= Lucia Mantu =

Romanian prose writer (1888–1971)

Lucia Mantu (pen name of Camelia Nădejde; September 22, 1888 – November 1971) was a Romanian prose writer.

Born in Iași, her parents were Gheorghe Nădejde and his wife Ecaterina (née Băncilă); she was a niece of Ioan and Sofia Nădejde, as well as of Octav Băncilă. The couple's second child, she began her education at home under her older brother's supervision, and was privately educated until completing high school in 1907. Although she had shown an inclination toward literature, she entered the natural sciences faculty of Iași University, attracted by prestigious faculty members who included Paul Bujor and Ion Th. Simionescu. She graduated in 1911, and in 1914, she became a science teacher at Oltea Doamna girls' high school in Iași. In 1913, her brother, a combat medic in the Second Balkan War, had accidentally drowned, sending their mother into shock. She henceforth required diligent care, which Camelia took on, precluding a possible university career. In 1916, shortly after Romania entered World War I, her fiancé was sent to the front, where he was killed; she chose to remain celibate afterwards, in spite of her legendary beauty. However, she was briefly involved with writer George Topîrceanu, and was acquainted with Garabet Ibrăileanu and Mihail Sadoveanu.
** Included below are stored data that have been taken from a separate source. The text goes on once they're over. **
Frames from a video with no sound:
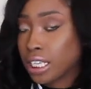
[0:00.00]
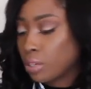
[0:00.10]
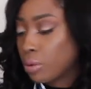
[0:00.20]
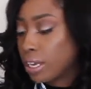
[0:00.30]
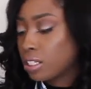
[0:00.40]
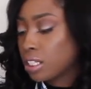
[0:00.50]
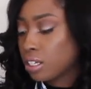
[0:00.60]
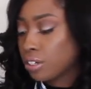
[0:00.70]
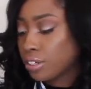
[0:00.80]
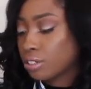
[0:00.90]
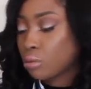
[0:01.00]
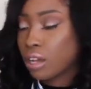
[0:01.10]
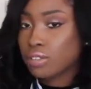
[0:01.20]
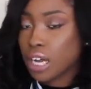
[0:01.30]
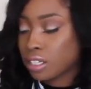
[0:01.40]
anyway, ten or
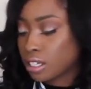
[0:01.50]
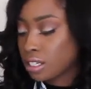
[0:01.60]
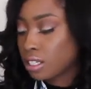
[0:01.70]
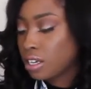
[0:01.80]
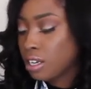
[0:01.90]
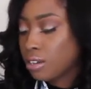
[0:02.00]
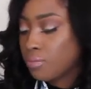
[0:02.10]
twelve dollars.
In March 1944, with Soviet troops rapidly approaching as part of the Uman–Botoșani Offensive of World War II, the school was evacuated, and Nădejde, together with her gravely ill mother, withdrew to the national capital Bucharest. However, due to the bombing of Bucharest, they went to the rural area of Fundeni, remaining until October. At that point, she and her mother moved into the Bucharest home of Camelia's cousin, the widow of Nicolae N. Beldiceanu. They did not return to Iași, as the house there was almost entirely destroyed by bombardments. Until her retirement in 1947, she worked as a proofreader at two publishing houses, work she probably secured through Sadoveanu's help. Her final quarter-century was monotonous: her mother died in 1950, and she would occasionally visit the Sadoveanus, especially in winter, as her home was poorly heated. She derived particular joy when former students passing through the capital would drop by her house. Nădejde died in 1971, and was buried alongside her parents in Eternitatea cemetery.
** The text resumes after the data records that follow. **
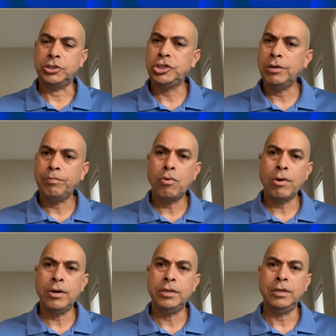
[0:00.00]

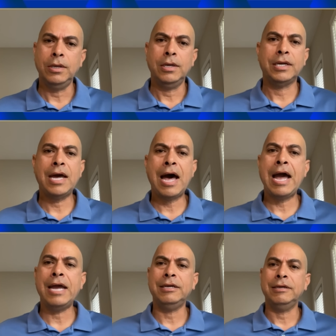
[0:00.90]
shipboard
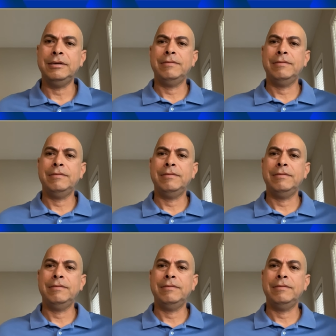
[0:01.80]
guy,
She made her debut in 1920 in Viața Românească, with sketches titled Pagini răzlețe. Mantu's true identity was a well-kept secret: not even the magazine editors knew who she was until Sadoveanu recognized an anecdote he had told her in one of her submissions. She also wrote for Adevărul literar and Însemnări literare. Her short prose was published as Miniaturi (1923), Umbre chinezești (1930) and Instantanee (1945). Her 1924 novel Cucoana Olimpia appeared in Italian in 1932 as Gente moldava. She translated numerous works from Russian, including ones by Nikolai Gogol, Ivan Turgenev and Ivan Goncharov. In 1923, she was awarded the Romanian Writers' Society prize in 1923. George Călinescu characterized her as being talented in "miniatures, moments, little observations, often delicate," capable of shedding light on "the provincial soul, indiscreet, malicious in its perseverance and hypocrisy". A more generous Mihai Ralea asserted that her "every impression, every phrase is deeply refined, chiseled, reworked not just for maximum effect, but up to the highest expression of perfection".